Posted by: Scott at February 29, 2004 7:55 PM
look you all have to mail me at my address I don't look at the posts here. i'm a very busy guy you know? SolonsRoz@yahoo.com
Posted by: ashton at March 1, 2004 11:06 AM
OMG I'm the biggest Ashton Kutcher fan EVER! Ask ne of my friends and they will tell u that i absolutely LOVE him! He is the hottest man alive! Not only am I attracted to his GREAT looks, but he is such a gr8 actor! He's so funny and lovable! I have Ashton posters covering my ENTIRE room, I have a "Mrs. Kutcher" purse, hat, and underware! If any1 begs to differ go rite ahead but no1 will ever be a bigger fan then I am.
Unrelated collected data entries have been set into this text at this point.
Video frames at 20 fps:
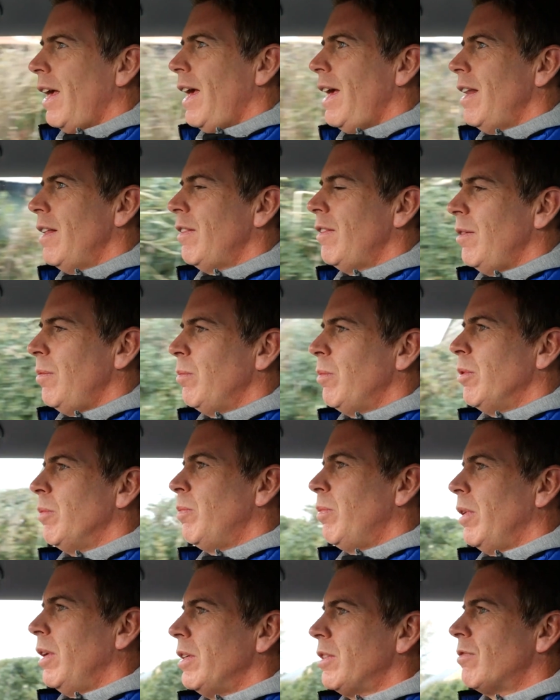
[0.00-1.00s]
anything but
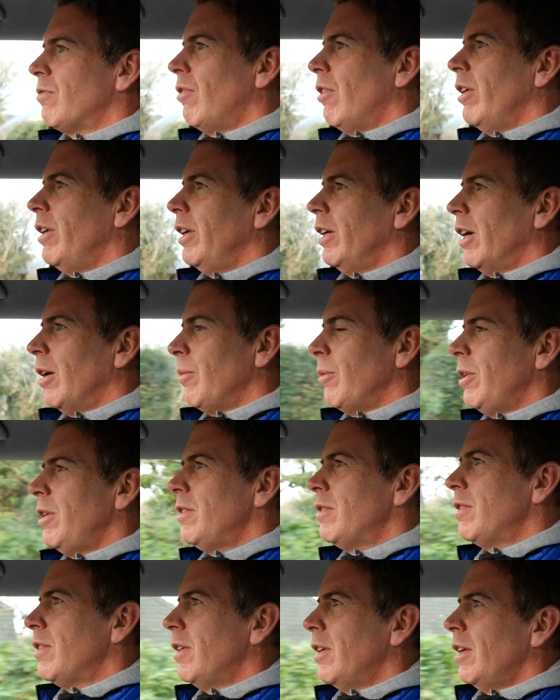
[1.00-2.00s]
bliss riding up
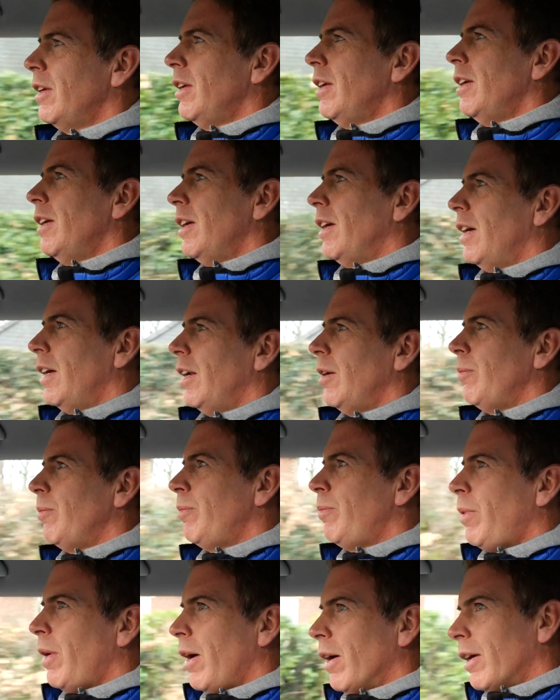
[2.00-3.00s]
this, and I'm
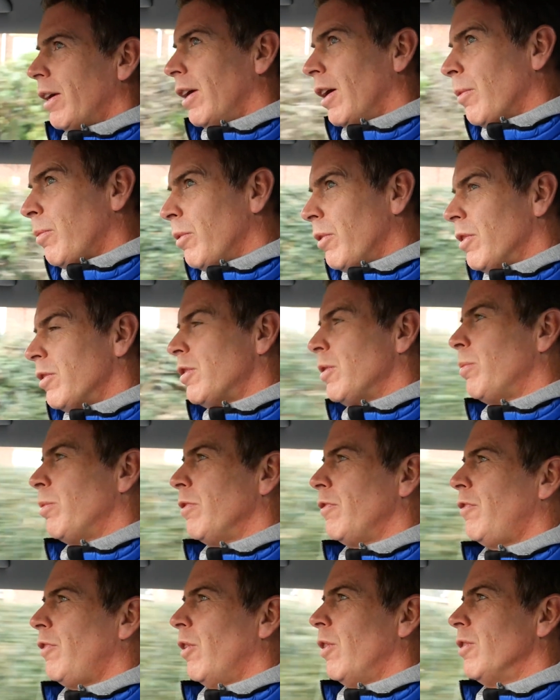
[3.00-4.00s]
parking up on the top of
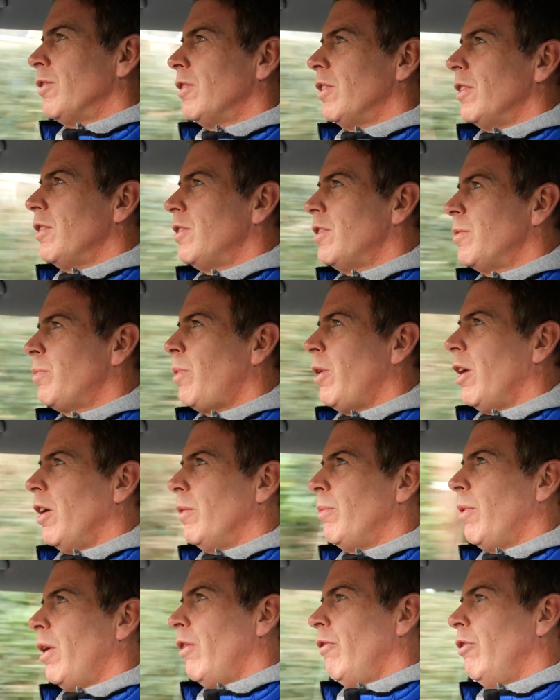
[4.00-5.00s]
the forest, and this is part
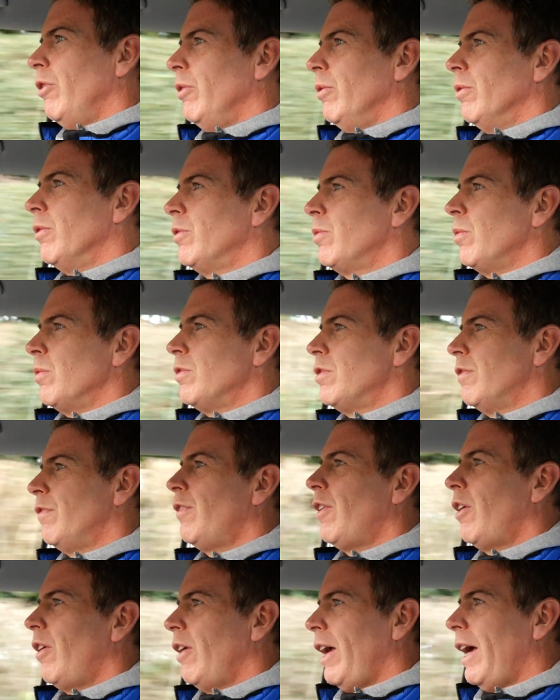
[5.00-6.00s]
of my route towards the
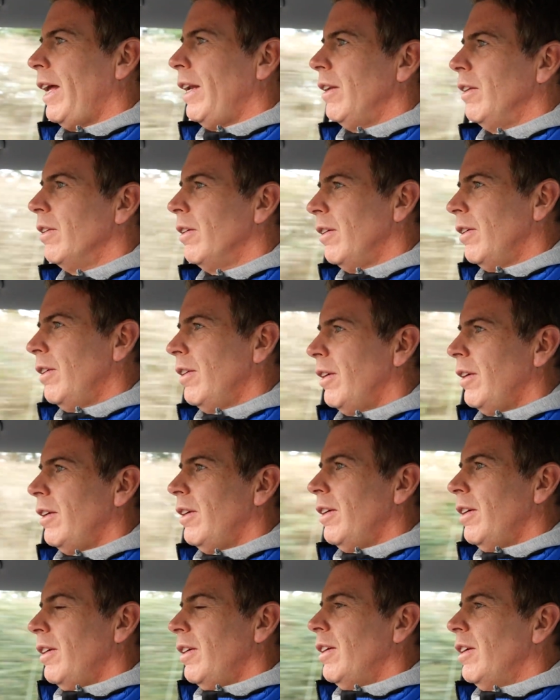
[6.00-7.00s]
very end
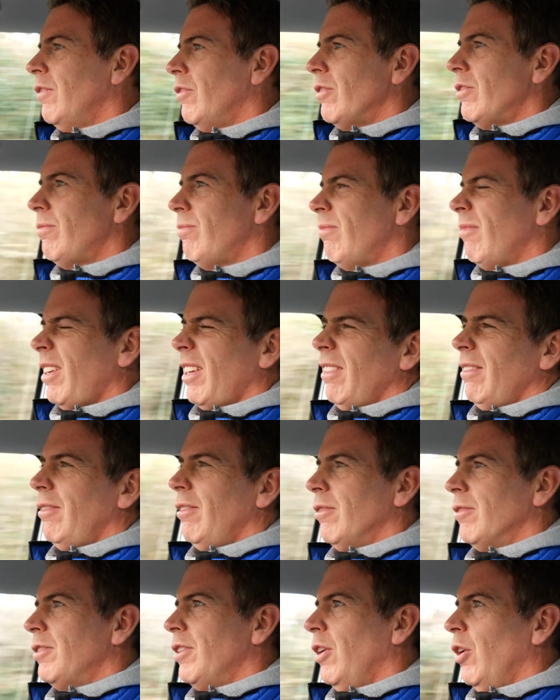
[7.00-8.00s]
of a,
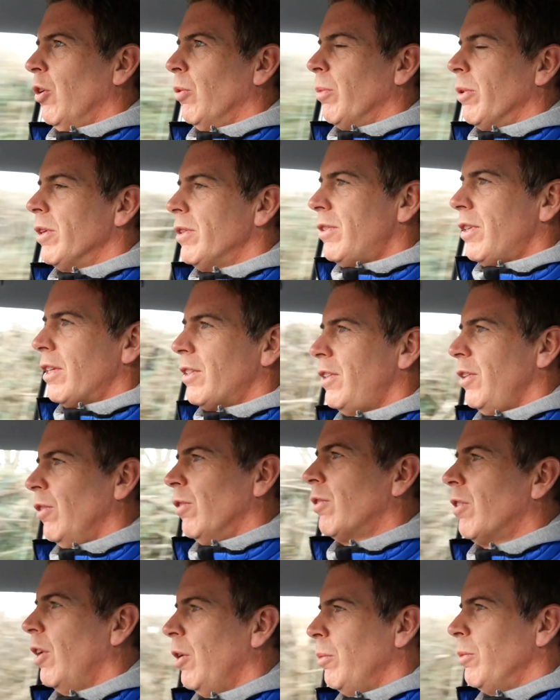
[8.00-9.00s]
not so long, but 60
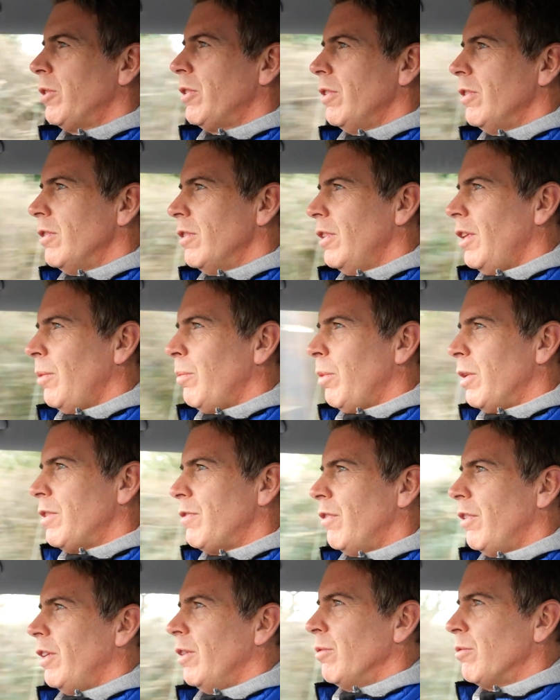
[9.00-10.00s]
odd kilometres, and then
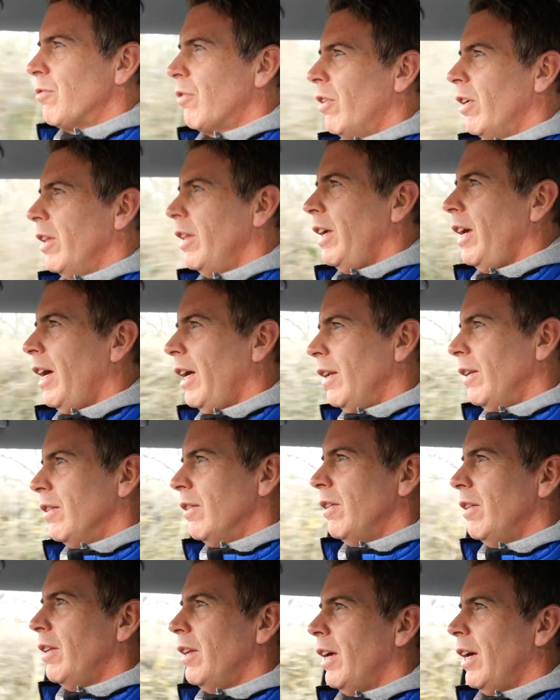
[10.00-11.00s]
Blissford Hill's right at the end,
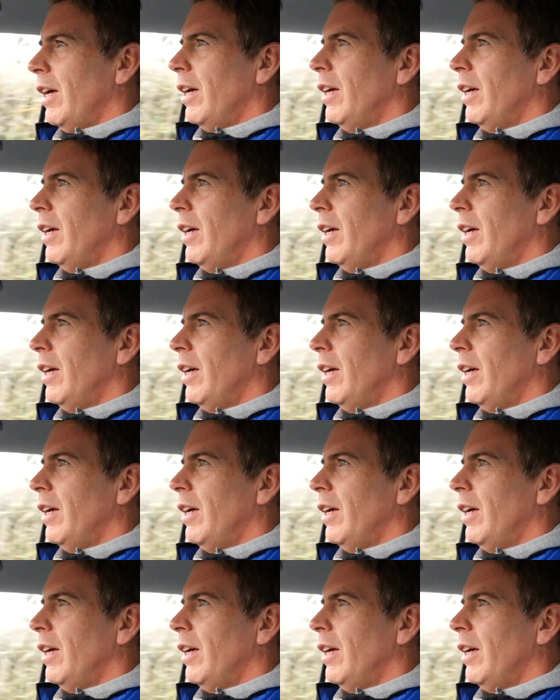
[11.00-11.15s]
andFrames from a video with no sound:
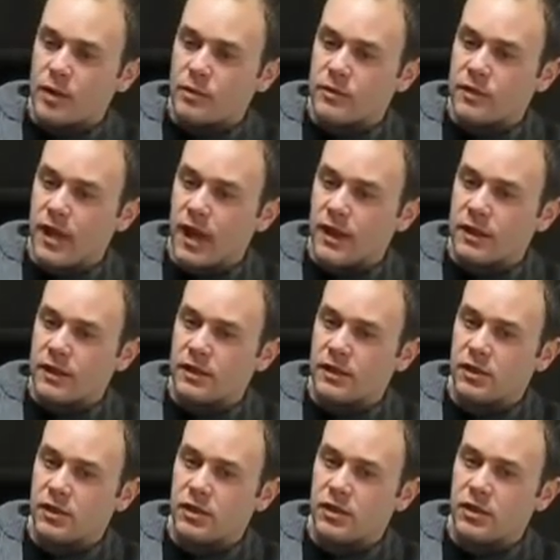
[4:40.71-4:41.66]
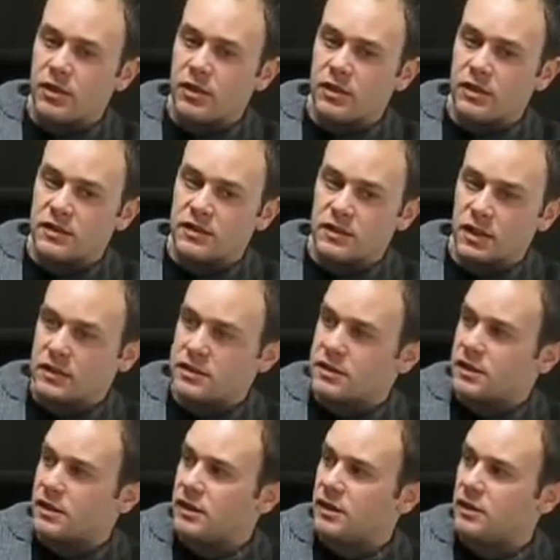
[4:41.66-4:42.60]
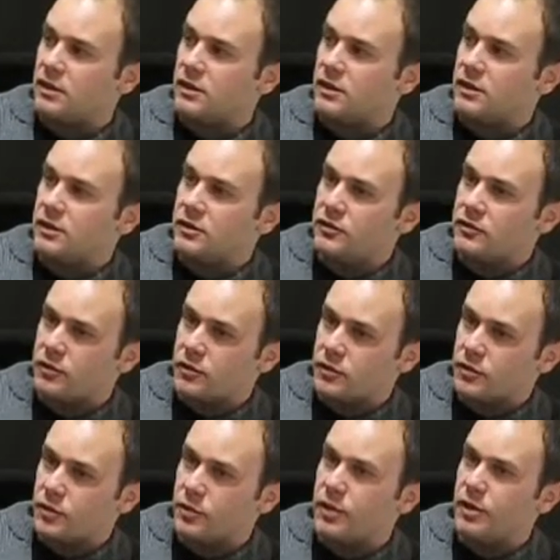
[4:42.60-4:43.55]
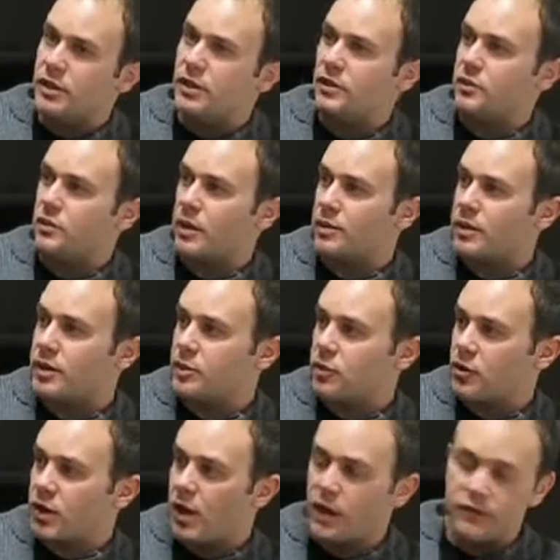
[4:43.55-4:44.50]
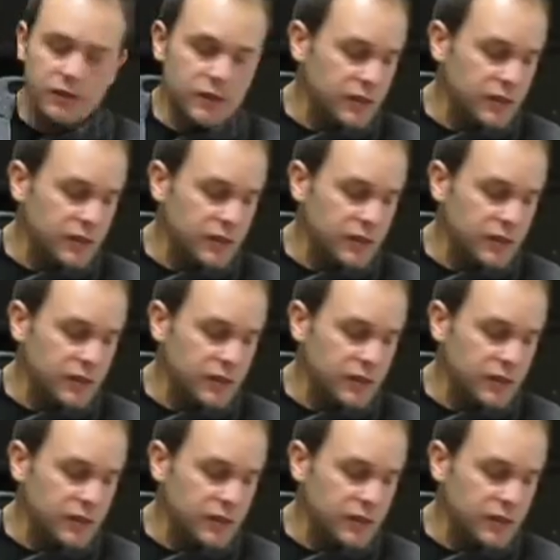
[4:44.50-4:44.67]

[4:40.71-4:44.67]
that can necessitate the need for repeating the remedy more often.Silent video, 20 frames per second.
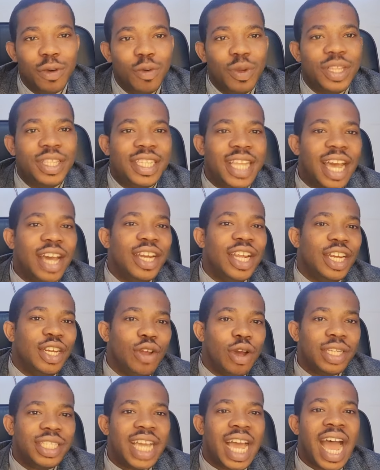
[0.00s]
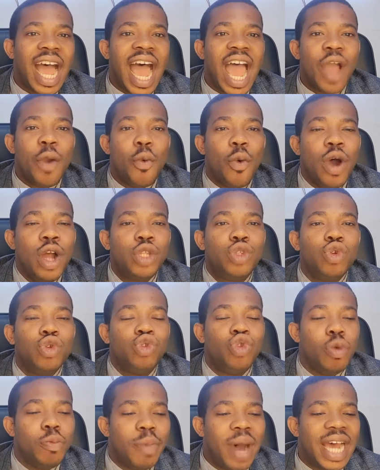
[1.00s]
will tell the daughter, I want
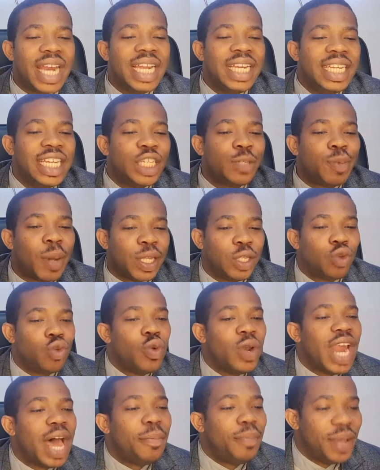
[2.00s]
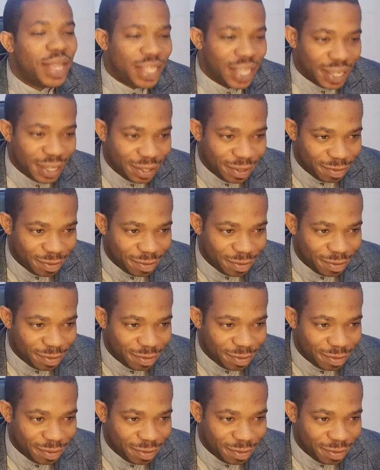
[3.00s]
you to marry this particular person.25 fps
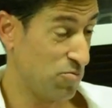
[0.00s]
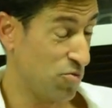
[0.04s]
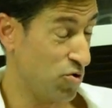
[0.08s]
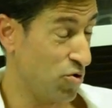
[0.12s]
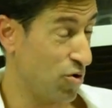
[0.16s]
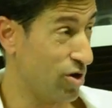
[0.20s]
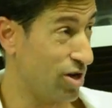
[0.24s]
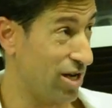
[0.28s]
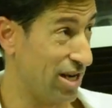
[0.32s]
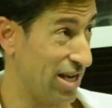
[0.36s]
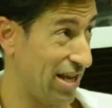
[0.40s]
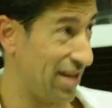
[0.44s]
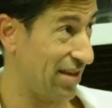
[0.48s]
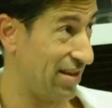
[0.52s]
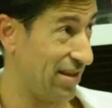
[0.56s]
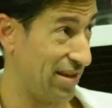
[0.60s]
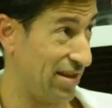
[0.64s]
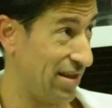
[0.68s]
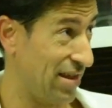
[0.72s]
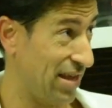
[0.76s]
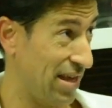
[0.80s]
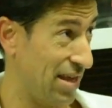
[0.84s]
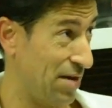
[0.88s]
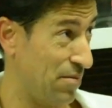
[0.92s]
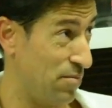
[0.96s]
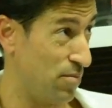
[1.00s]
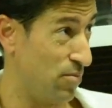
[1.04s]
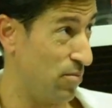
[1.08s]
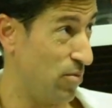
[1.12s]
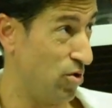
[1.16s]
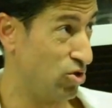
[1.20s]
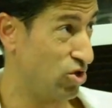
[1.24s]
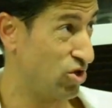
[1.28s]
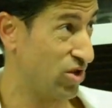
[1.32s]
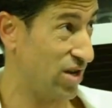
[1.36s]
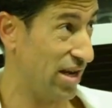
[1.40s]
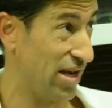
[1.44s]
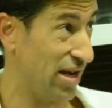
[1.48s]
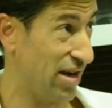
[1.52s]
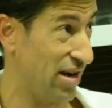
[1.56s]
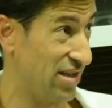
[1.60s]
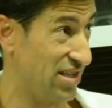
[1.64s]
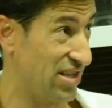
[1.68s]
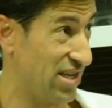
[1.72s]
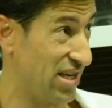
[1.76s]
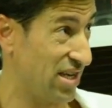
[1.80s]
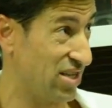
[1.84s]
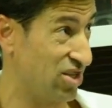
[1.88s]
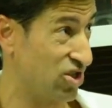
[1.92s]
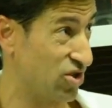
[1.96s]
we created the most clear
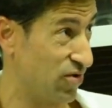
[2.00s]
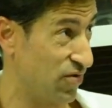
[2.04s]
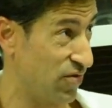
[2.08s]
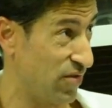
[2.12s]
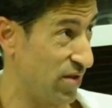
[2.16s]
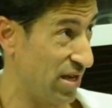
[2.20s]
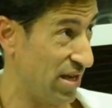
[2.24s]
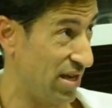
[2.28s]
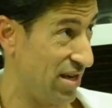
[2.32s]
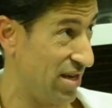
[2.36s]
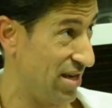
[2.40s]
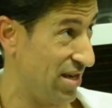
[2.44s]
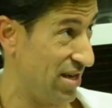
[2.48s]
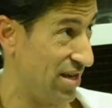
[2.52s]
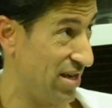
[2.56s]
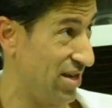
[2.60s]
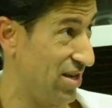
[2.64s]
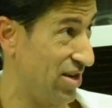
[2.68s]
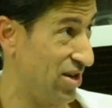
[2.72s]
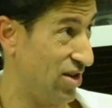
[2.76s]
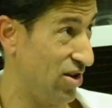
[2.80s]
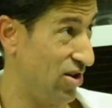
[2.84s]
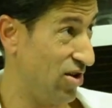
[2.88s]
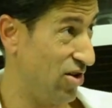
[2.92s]
chance of the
ASHTON IF UR READING THIS: I LOVE YOU AND I WANT TO MEET U SOMEDAY!
Posted by: Brandi at June 28, 2004 6:34 PM
hi ashton i dunno if this acually gets to you but ya you probably think taht this is another stupid fan letters that says like OMG I LOVE YOU ASHTON OMG PLEASE PLEASE CALL ME BLAH BLAH BLAH....right...well yah i'm a pretty big fan of yours. i think your a great actor! especilly in "just married" (i'm not like trying to get you and brittany together or anything) but the part when you go to her house and want to see her i think that you could cry cause you really acually loved her and that with demi too! who cares what people say "o ashton and demi arent good couples who cares!! o there age is soo apart!! just dont listen to them!well anyways i dont really know if this e-mail acually goes to you but i guess i'll try.